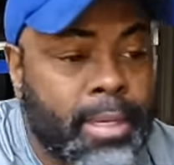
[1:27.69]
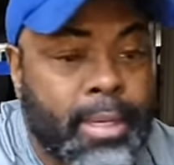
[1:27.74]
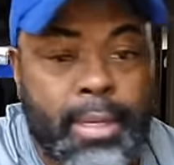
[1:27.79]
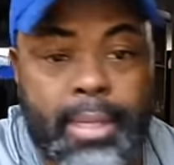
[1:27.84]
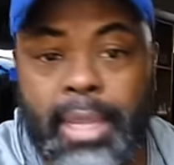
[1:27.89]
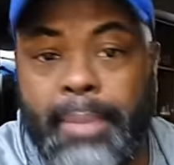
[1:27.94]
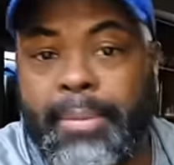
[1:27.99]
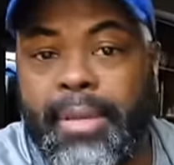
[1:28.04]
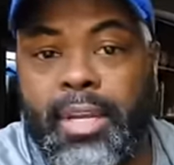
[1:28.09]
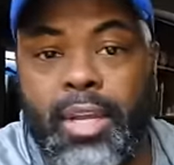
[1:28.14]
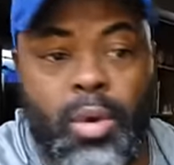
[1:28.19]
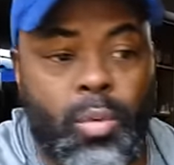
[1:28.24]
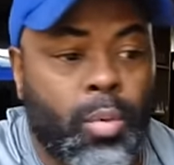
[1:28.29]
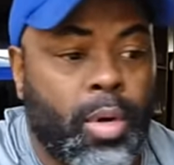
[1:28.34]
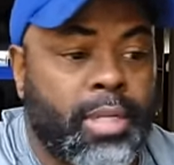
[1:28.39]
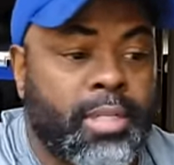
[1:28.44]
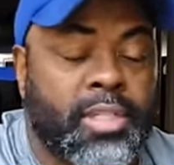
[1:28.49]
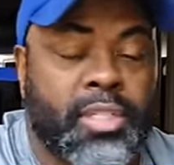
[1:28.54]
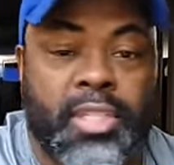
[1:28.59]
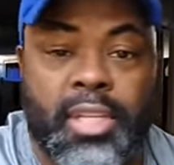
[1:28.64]
Let me know
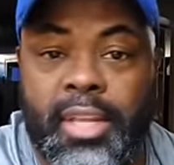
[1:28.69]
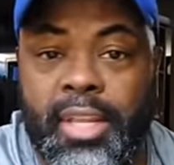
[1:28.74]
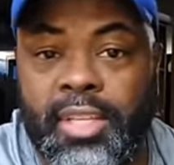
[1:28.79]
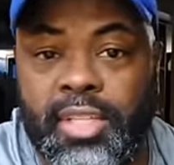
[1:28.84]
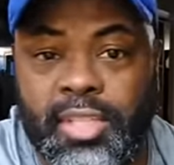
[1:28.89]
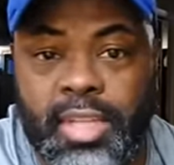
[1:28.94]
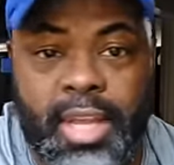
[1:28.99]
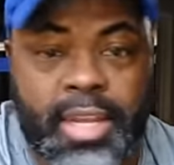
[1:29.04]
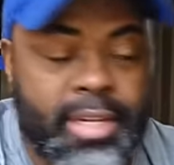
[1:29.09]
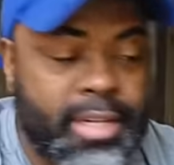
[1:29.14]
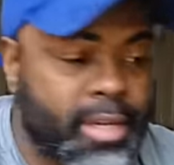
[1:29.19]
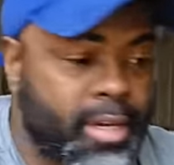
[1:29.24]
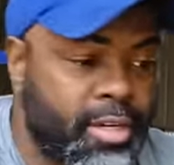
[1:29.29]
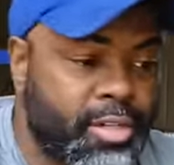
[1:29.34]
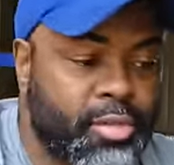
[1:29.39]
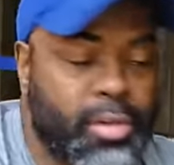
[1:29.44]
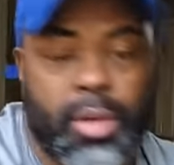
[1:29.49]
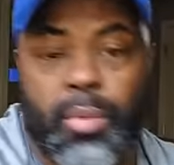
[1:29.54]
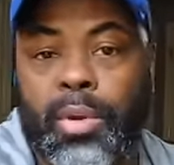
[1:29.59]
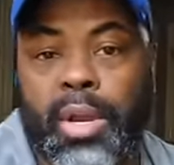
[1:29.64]
what city, state,
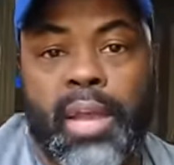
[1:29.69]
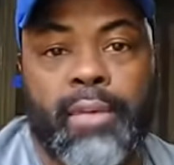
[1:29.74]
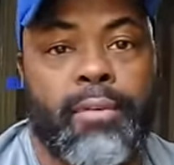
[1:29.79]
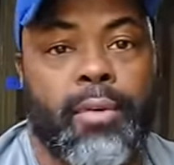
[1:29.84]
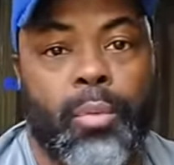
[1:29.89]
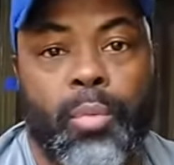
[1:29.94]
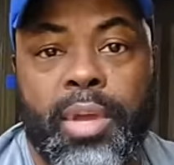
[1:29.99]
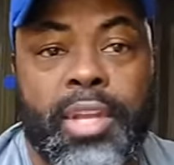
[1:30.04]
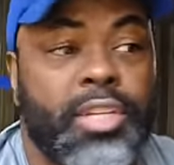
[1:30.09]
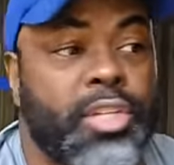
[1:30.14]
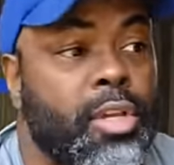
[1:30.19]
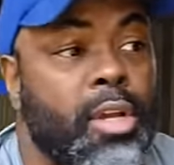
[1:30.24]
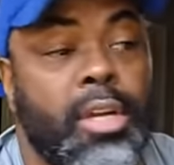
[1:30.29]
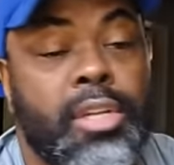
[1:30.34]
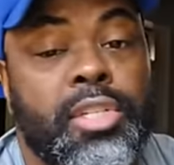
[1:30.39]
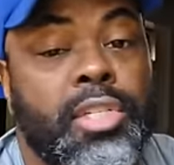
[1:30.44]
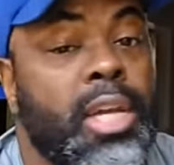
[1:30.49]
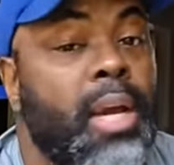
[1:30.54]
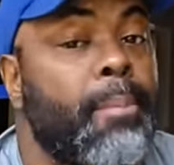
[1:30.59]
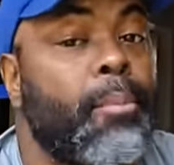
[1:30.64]
country, whatever. and We're just going
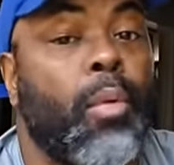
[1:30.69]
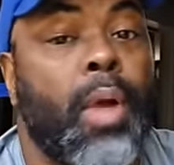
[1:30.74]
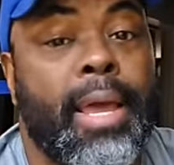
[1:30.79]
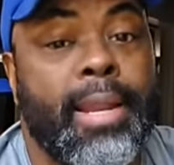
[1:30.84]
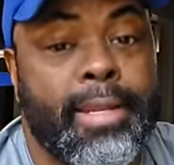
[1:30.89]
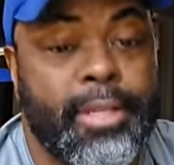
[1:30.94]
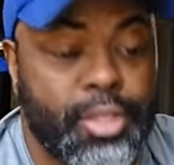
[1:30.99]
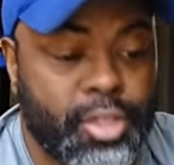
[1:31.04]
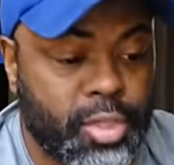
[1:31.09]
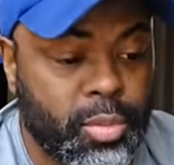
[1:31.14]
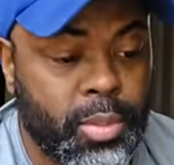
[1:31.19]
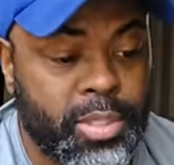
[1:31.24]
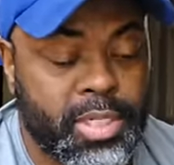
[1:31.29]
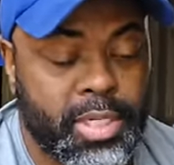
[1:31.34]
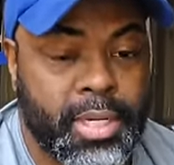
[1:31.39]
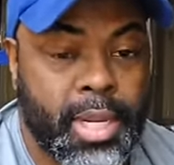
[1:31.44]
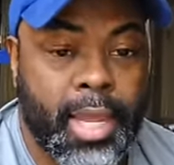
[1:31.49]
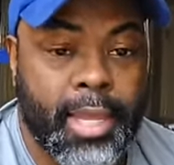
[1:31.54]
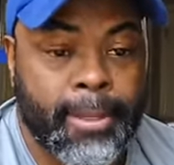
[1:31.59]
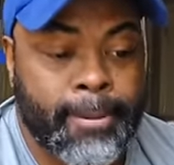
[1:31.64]
to jump right into it
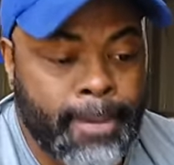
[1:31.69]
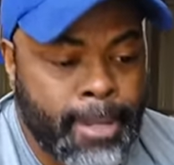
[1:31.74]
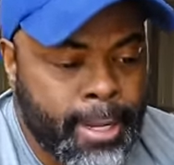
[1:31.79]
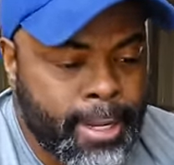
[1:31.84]
today.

________________________

*PROBLEM DETAILS*
Print every record above exactly, but no pictures.

*TASK RESULT*
[1:27.69]
[1:27.74]
[1:27.79]
[1:27.84]
[1:27.89]
[1:27.94]
[1:27.99]
[1:28.04]
[1:28.09]
[1:28.14]
[1:28.19]
[1:28.24]
[1:28.29]
[1:28.34]
[1:28.39]
[1:28.44]
[1:28.49]
[1:28.54]
[1:28.59]
[1:28.64]
Let me know
[1:28.69]
[1:28.74]
[1:28.79]
[1:28.84]
[1:28.89]
[1:28.94]
[1:28.99]
[1:29.04]
[1:29.09]
[1:29.14]
[1:29.19]
[1:29.24]
[1:29.29]
[1:29.34]
[1:29.39]
[1:29.44]
[1:29.49]
[1:29.54]
[1:29.59]
[1:29.64]
what city, state,
[1:29.69]
[1:29.74]
[1:29.79]
[1:29.84]
[1:29.89]
[1:29.94]
[1:29.99]
[1:30.04]
[1:30.09]
[1:30.14]
[1:30.19]
[1:30.24]
[1:30.29]
[1:30.34]
[1:30.39]
[1:30.44]
[1:30.49]
[1:30.54]
[1:30.59]
[1:30.64]
country, whatever. and We're just going
[1:30.69]
[1:30.74]
[1:30.79]
[1:30.84]
[1:30.89]
[1:30.94]
[1:30.99]
[1:31.04]
[1:31.09]
[1:31.14]
[1:31.19]
[1:31.24]
[1:31.29]
[1:31.34]
[1:31.39]
[1:31.44]
[1:31.49]
[1:31.54]
[1:31.59]
[1:31.64]
to jump right into it
[1:31.69]
[1:31.74]
[1:31.79]
[1:31.84]
today.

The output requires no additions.